Jlenia, accertamenti per capire se fratello ha detto verità

Domani udienza di convalida del fermo, autopsia sul corpo della ragazza

Jlenia, accertamenti per capire se fratello ha detto verità

Saranno specifici accertamenti medico legali a rivelare se Giuseppe Musella, il ventottenne che a Napoli ha ucciso la sorella Jlenia, con una coltellata alle spalle, ha detto la verità. Gli inquirenti adesso stanno cercando di verificare se tutti i passaggi delle sue dichiarazioni circa la dinamica e il movente corrispondano effettivamente a quanto accaduto. In primis si dovrà verificare se, come ha dichiarato, ha lanciato da circa otto metri il coltello prelevato in cucina oppure se lo impugnava quando ha colpito la sorella.
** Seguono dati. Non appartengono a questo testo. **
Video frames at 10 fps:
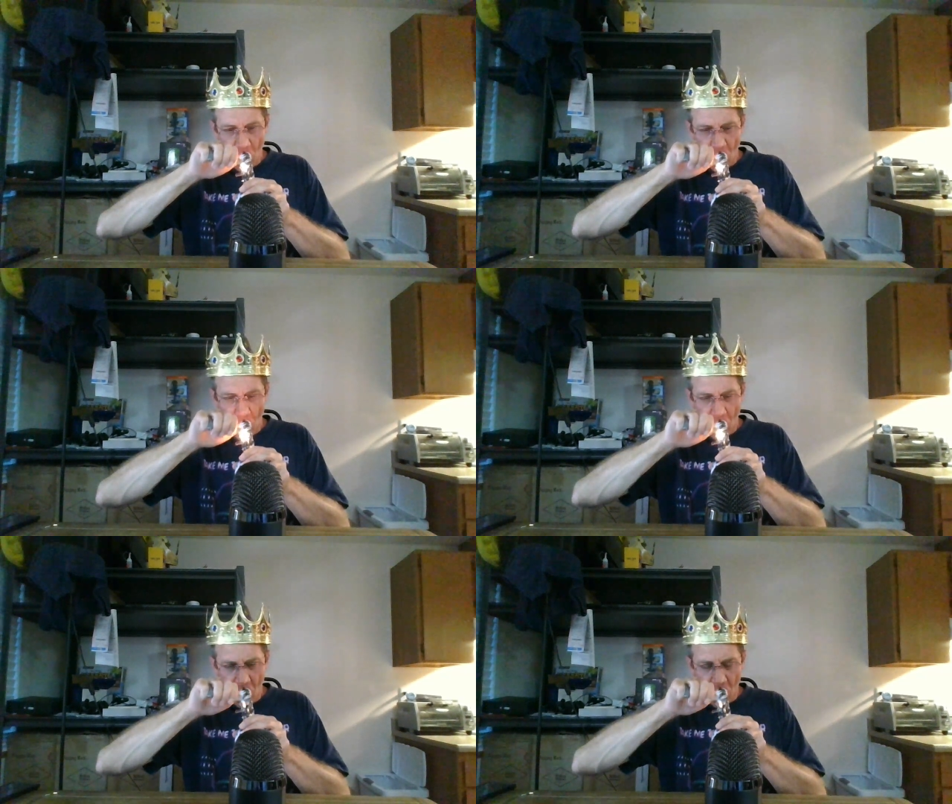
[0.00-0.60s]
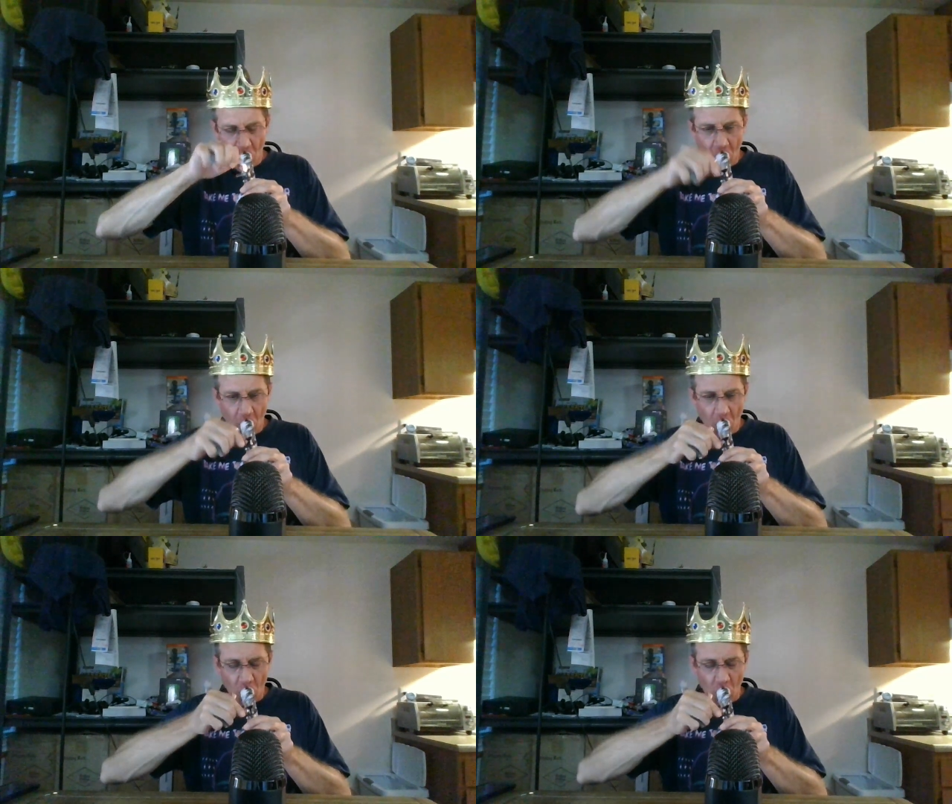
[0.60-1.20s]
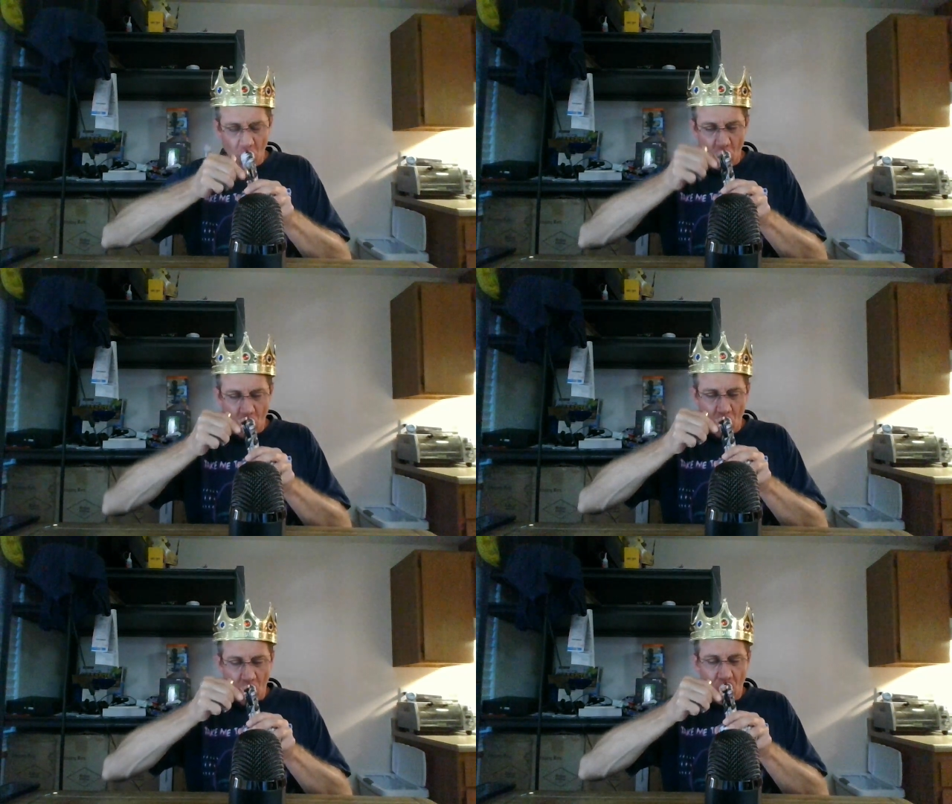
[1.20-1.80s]

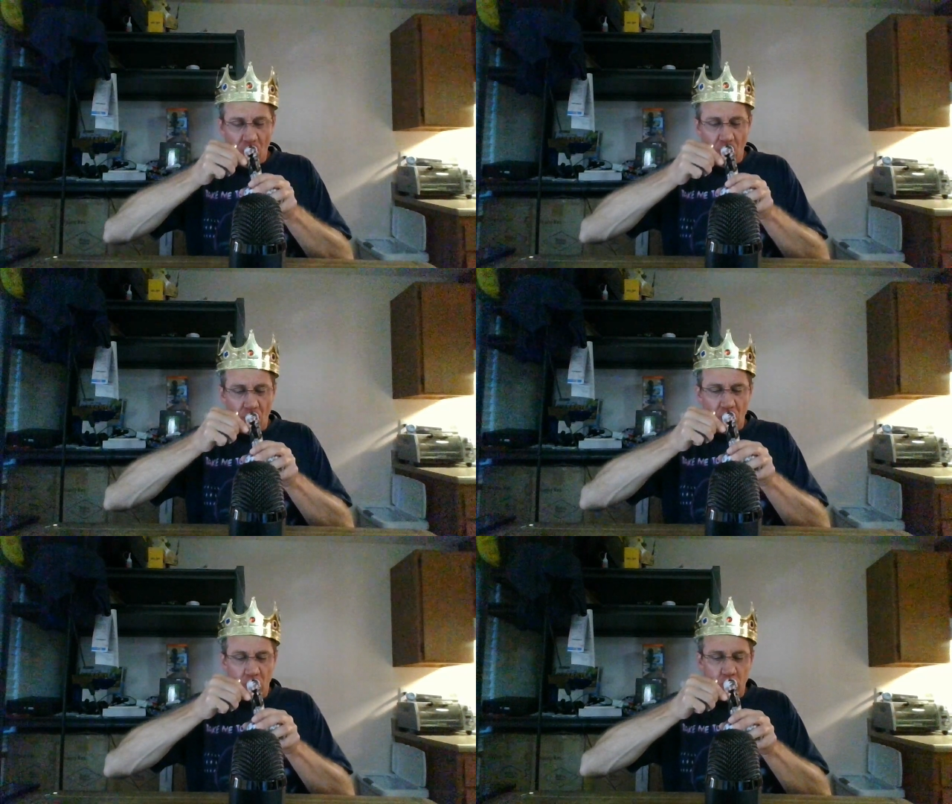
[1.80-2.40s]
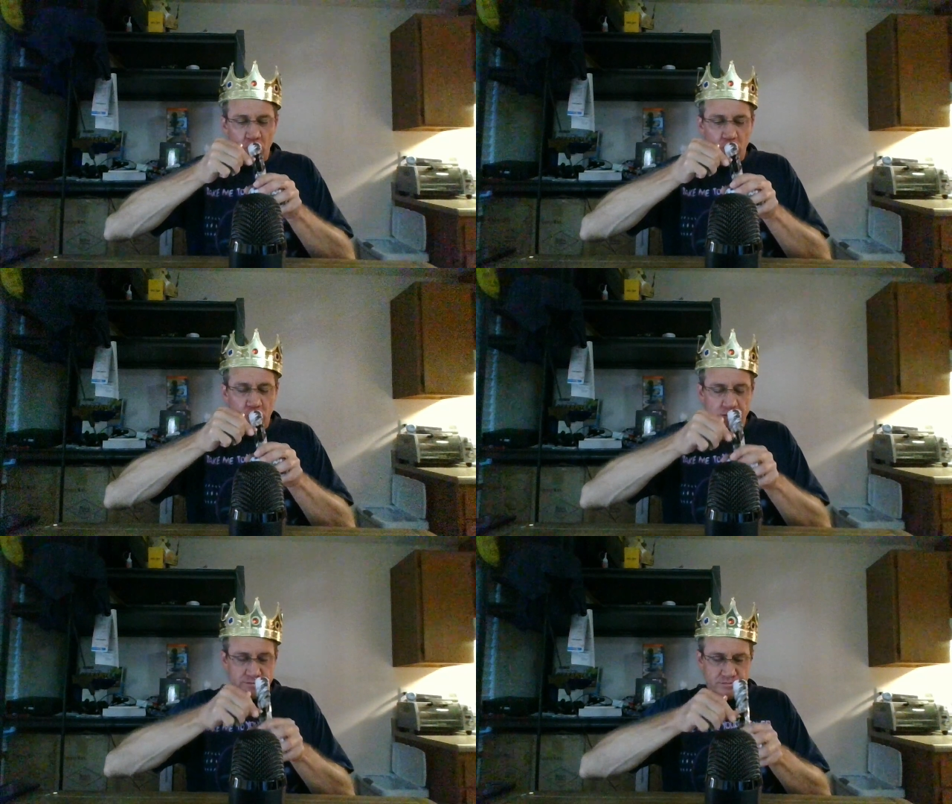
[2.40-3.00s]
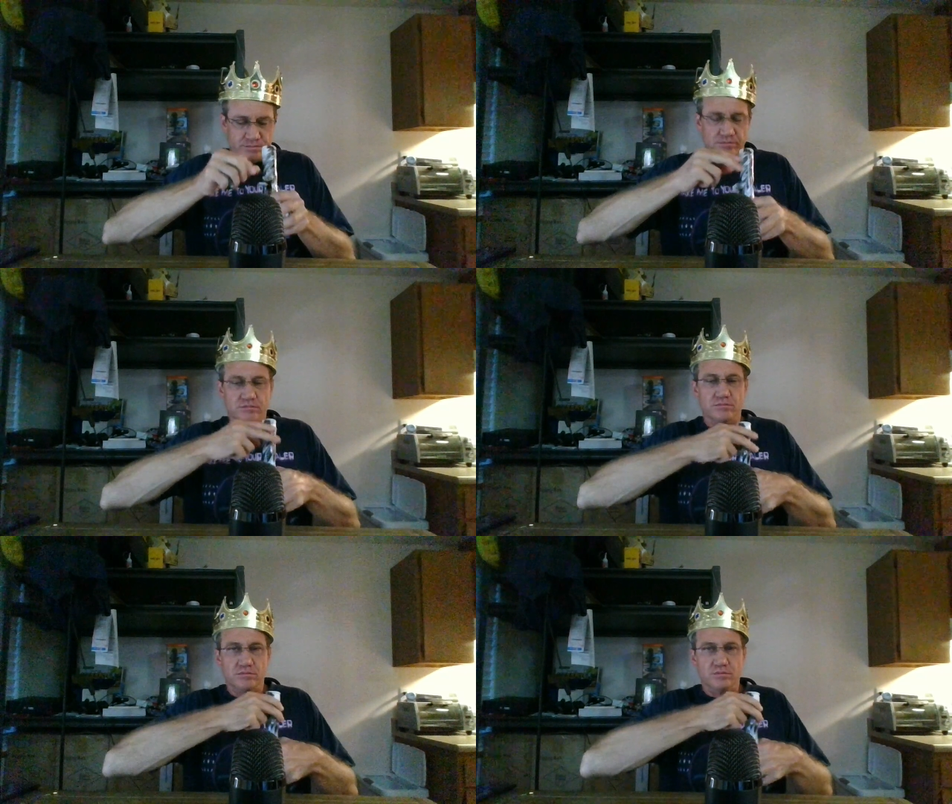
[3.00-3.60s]

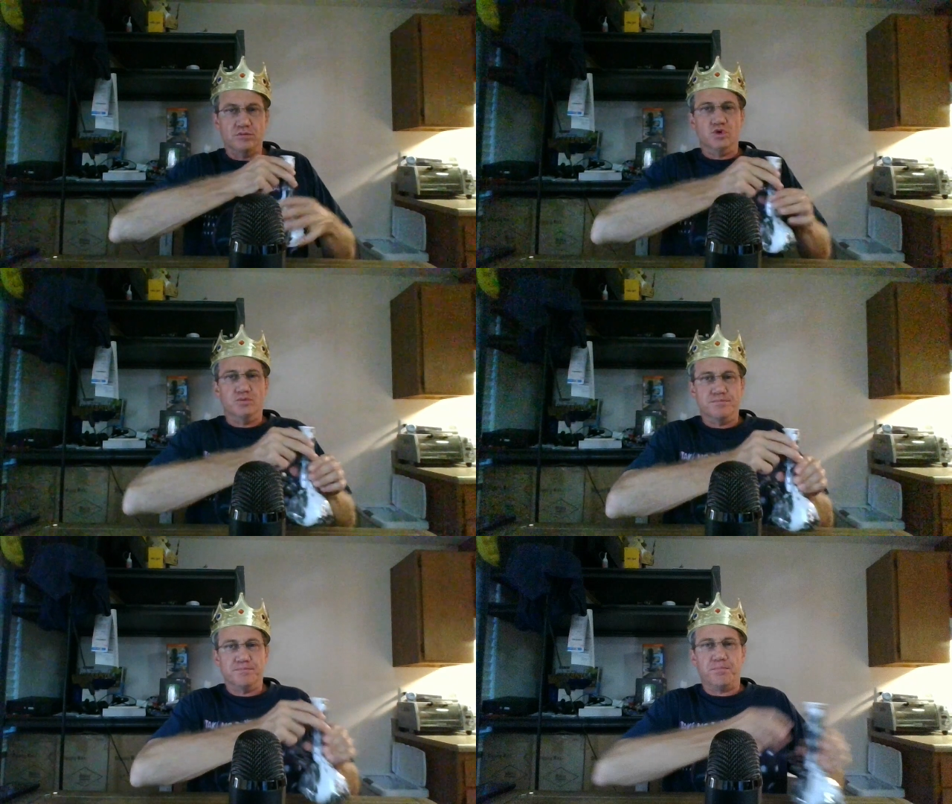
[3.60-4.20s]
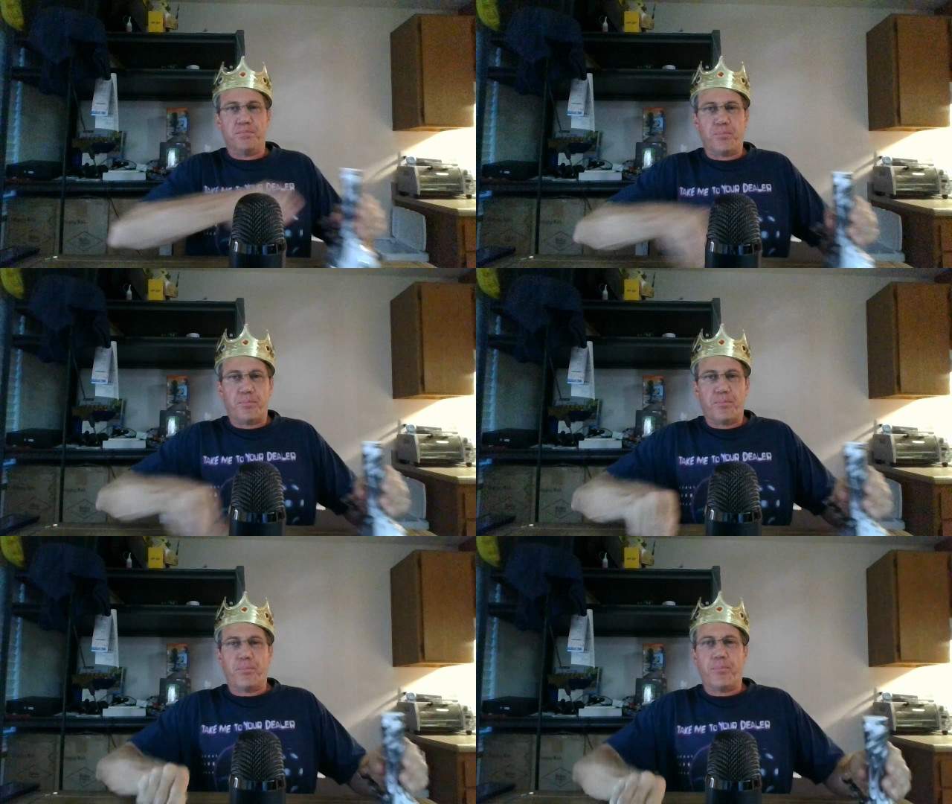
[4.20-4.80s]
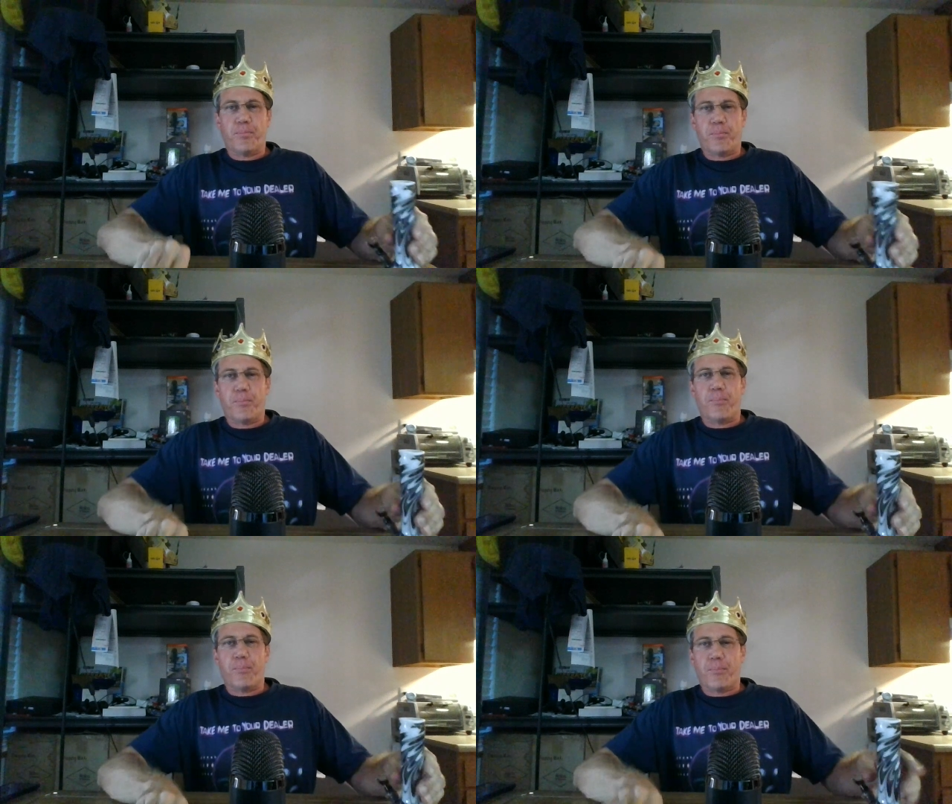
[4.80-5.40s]

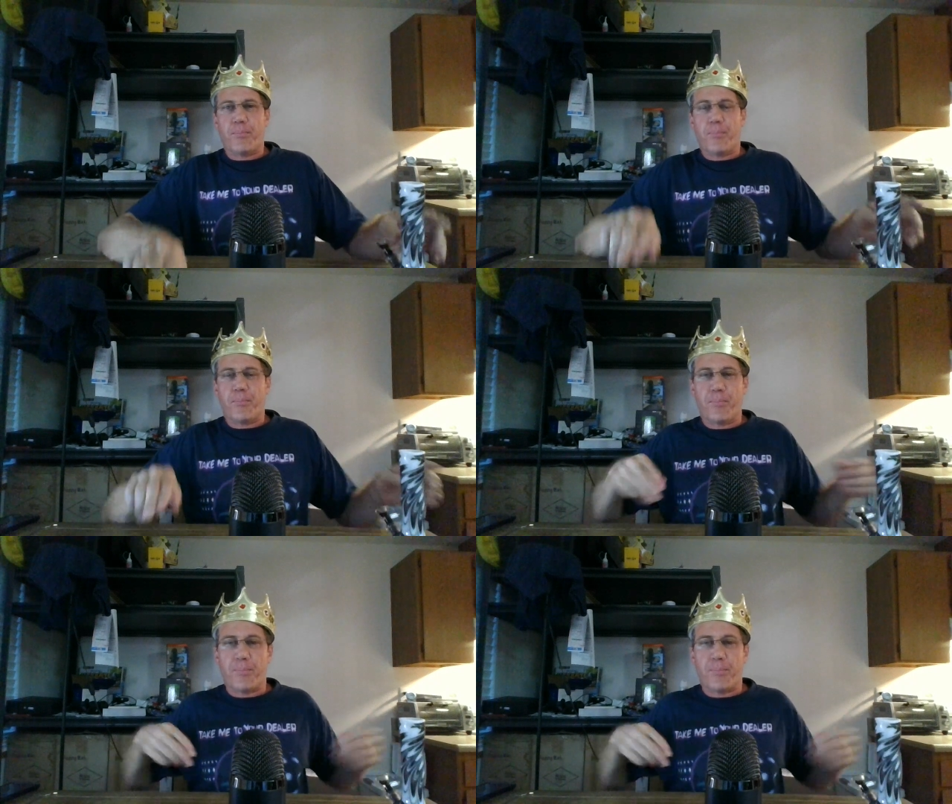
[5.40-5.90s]
[no speech]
Sono previsti anche accertamenti sul cagnolino, che sarebbe stato il motivo scatenante della lite poi sfociata in tragedia: il calcio sferrato alla bestiola dalla vittima 22enne, infatti, ha determinato le iniziali tensioni tra fratello (legatissimo al cagnolino) e la sorella. Andrà verificato se l'animale è stato preso a calci dalla ragazza, così come ha detto il fratello durante le dichiarazioni confessorie rese in questura alla presenza del suo avvocato, e anche se ha fatto i suoi bisogni sul divano, determinando la reazione della vittima.

Intanto per domani è prevista l'udienza di convalida del provvedimento di fermo della procura di Napoli, emesso dal pm Ciro Capasso, per i reati di omicidio volontario aggravato. Il fascicolo nel frattempo è confluito alla quarta sezione della procura di Napoli, quella che si occupa delle fasce deboli della popolazione, coordinata alla procuratore aggiunto Raffaello Falcone. A breve verrà disposta l' autopsia sul corpo di Jlenia, anche quella determinante ai fini delle verifiche delle dichiarazioni del fratello.